St Ledger went to the United States to join a club that was still in its infancy, Orlando City, but were not without a star name – Brazil’s Kaka was there.
“It was superb,” said St Ledger. “The American interest had come around when I was at Leicester – there was a period where I wasn’t playing too much and DC United got in touch.
“One way or another that didn’t materialise.
“When I was out of contract we were playing Orlando and they had an English manager in Adrian Heath and then I ended up playing there.
“It was an unbelievable experience, being able to wake up with blue skies every morning, training in the heat, training with Kaka.
“It was really funny, at an auction at Preston one night, I bought one of his AC Milan jerseys that he’d signed.
“Then a few weeks later I was showing him a picture to make sure it wasn’t a fake!

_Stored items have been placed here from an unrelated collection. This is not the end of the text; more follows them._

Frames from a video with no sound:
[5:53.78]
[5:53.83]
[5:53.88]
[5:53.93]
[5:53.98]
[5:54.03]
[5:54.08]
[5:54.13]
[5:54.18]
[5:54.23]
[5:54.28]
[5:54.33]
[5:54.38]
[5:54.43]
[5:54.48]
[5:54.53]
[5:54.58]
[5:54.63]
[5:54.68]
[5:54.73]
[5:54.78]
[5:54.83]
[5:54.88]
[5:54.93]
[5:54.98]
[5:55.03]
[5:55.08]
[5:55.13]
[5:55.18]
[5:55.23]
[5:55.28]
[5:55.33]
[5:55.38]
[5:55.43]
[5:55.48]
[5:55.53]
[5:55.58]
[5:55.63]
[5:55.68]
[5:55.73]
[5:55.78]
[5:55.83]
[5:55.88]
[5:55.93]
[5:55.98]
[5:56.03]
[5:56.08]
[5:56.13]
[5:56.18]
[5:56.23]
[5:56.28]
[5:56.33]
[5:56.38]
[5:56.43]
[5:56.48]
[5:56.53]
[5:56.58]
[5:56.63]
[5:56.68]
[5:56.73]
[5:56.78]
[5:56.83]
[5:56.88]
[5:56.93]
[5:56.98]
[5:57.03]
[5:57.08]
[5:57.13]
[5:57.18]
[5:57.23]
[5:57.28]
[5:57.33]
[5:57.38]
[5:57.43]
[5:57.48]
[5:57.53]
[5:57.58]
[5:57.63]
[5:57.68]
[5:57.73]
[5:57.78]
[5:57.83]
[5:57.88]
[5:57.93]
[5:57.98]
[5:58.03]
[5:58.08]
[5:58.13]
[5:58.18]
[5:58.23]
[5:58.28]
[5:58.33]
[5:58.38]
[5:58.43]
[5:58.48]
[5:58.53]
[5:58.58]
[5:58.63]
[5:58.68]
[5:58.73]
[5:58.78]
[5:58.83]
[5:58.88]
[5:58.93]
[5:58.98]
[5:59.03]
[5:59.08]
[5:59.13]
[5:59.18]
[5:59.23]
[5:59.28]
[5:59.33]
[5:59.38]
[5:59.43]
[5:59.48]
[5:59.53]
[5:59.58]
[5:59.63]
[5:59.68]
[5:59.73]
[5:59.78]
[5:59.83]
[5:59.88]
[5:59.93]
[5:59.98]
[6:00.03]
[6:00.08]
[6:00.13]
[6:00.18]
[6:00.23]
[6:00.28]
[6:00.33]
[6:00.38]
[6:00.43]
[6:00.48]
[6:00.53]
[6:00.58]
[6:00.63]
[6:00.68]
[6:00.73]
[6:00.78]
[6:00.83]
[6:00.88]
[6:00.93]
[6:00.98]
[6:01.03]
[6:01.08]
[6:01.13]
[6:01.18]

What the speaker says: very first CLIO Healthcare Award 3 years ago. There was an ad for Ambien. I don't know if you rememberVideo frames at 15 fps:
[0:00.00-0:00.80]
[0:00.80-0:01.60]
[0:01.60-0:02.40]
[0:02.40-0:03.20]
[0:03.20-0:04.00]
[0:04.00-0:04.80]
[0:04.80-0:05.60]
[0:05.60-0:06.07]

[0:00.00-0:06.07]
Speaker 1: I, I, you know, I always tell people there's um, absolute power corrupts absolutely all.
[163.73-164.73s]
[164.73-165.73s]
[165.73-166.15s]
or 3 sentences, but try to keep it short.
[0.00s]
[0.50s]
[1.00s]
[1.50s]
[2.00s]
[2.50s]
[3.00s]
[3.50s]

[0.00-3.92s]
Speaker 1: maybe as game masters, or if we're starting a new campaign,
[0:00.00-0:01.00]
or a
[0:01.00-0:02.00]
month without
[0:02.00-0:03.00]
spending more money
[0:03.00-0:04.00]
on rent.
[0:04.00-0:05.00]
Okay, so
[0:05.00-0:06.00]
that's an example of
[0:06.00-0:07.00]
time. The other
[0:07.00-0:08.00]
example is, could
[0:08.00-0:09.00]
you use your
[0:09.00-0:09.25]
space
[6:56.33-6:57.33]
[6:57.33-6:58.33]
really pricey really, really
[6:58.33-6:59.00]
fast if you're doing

He told me it was real so I was so happy. Just to be able to talk football with him and about some of his achievements was unbelievable.
“I have to say that the way Kaka conducted himself was brilliant, because I’m sure you could get frustrated playing with players like me, having played with David Beckham and Clarence Seedorf.
“Then you’re playing with players that have come out of college and it’s not the same. His professionalism when he was around everyone was brilliant, he was always encouraging and positive.
“You were able to see why he was at the top of the game.
“I remember he was always the first one at the training ground doing core sessions before training, he had that dedication and professionalism.
“You almost got an insight into why he won the Ballon d’Or. Okay, he had that exceptional mental gift, but he also worked at it.
“Playing in America, being able to get to see all the different stadiums, it was a different atmosphere, it was a bit more friendly than it was in England.
“In America there were some really athletic players there so it was maybe a case of adapting your game.”
“I have to say, what they’re doing with the MLS at the moment and how they’re trying to make it grow is superb.”